** The problem **
Copy all the records exactly; the complete set is the expected result.

--- Data extract Enclosed Below ---

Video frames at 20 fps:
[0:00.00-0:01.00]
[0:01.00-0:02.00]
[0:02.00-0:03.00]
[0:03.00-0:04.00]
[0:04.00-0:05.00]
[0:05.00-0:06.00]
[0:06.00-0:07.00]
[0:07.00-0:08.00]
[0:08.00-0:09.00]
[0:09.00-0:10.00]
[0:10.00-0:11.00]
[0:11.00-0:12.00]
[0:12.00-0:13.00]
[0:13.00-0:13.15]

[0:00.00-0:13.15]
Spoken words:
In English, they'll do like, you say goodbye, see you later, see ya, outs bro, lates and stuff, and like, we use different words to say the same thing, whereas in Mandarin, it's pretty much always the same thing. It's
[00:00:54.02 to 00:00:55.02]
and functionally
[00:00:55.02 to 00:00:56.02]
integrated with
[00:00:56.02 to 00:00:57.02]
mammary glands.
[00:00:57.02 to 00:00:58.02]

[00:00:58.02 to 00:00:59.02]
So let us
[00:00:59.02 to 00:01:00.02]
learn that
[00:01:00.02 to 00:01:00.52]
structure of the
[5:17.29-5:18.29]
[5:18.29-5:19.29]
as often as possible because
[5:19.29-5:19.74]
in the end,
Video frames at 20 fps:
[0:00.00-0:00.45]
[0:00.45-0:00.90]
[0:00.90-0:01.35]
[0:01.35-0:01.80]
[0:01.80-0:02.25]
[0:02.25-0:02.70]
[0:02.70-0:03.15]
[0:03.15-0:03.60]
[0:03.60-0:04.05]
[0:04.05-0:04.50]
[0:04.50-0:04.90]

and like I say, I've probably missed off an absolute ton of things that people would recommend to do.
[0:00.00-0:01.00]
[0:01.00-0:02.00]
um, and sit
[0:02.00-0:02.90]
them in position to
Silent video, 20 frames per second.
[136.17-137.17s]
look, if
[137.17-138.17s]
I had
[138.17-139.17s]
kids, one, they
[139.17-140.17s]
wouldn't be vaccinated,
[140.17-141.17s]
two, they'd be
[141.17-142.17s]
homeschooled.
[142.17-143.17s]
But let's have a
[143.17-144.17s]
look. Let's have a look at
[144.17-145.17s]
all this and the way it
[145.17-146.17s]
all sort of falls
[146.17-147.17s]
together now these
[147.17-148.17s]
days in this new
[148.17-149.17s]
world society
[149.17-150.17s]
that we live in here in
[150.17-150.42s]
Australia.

--- End of Enclosed Data extract ---

** Your response **
Video frames at 20 fps:
[0:00.00-0:01.00]
[0:01.00-0:02.00]
[0:02.00-0:03.00]
[0:03.00-0:04.00]
[0:04.00-0:05.00]
[0:05.00-0:06.00]
[0:06.00-0:07.00]
[0:07.00-0:08.00]
[0:08.00-0:09.00]
[0:09.00-0:10.00]
[0:10.00-0:11.00]
[0:11.00-0:12.00]
[0:12.00-0:13.00]
[0:13.00-0:13.15]

[0:00.00-0:13.15]
Spoken words:
In English, they'll do like, you say goodbye, see you later, see ya, outs bro, lates and stuff, and like, we use different words to say the same thing, whereas in Mandarin, it's pretty much always the same thing. It's
[00:00:54.02 to 00:00:55.02]
and functionally
[00:00:55.02 to 00:00:56.02]
integrated with
[00:00:56.02 to 00:00:57.02]
mammary glands.
[00:00:57.02 to 00:00:58.02]

[00:00:58.02 to 00:00:59.02]
So let us
[00:00:59.02 to 00:01:00.02]
learn that
[00:01:00.02 to 00:01:00.52]
structure of the
[5:17.29-5:18.29]
[5:18.29-5:19.29]
as often as possible because
[5:19.29-5:19.74]
in the end,
Video frames at 20 fps:
[0:00.00-0:00.45]
[0:00.45-0:00.90]
[0:00.90-0:01.35]
[0:01.35-0:01.80]
[0:01.80-0:02.25]
[0:02.25-0:02.70]
[0:02.70-0:03.15]
[0:03.15-0:03.60]
[0:03.60-0:04.05]
[0:04.05-0:04.50]
[0:04.50-0:04.90]

and like I say, I've probably missed off an absolute ton of things that people would recommend to do.
[0:00.00-0:01.00]
[0:01.00-0:02.00]
um, and sit
[0:02.00-0:02.90]
them in position to
Silent video, 20 frames per second.
[136.17-137.17s]
look, if
[137.17-138.17s]
I had
[138.17-139.17s]
kids, one, they
[139.17-140.17s]
wouldn't be vaccinated,
[140.17-141.17s]
two, they'd be
[141.17-142.17s]
homeschooled.
[142.17-143.17s]
But let's have a
[143.17-144.17s]
look. Let's have a look at
[144.17-145.17s]
all this and the way it
[145.17-146.17s]
all sort of falls
[146.17-147.17s]
together now these
[147.17-148.17s]
days in this new
[148.17-149.17s]
world society
[149.17-150.17s]
that we live in here in
[150.17-150.42s]
Australia.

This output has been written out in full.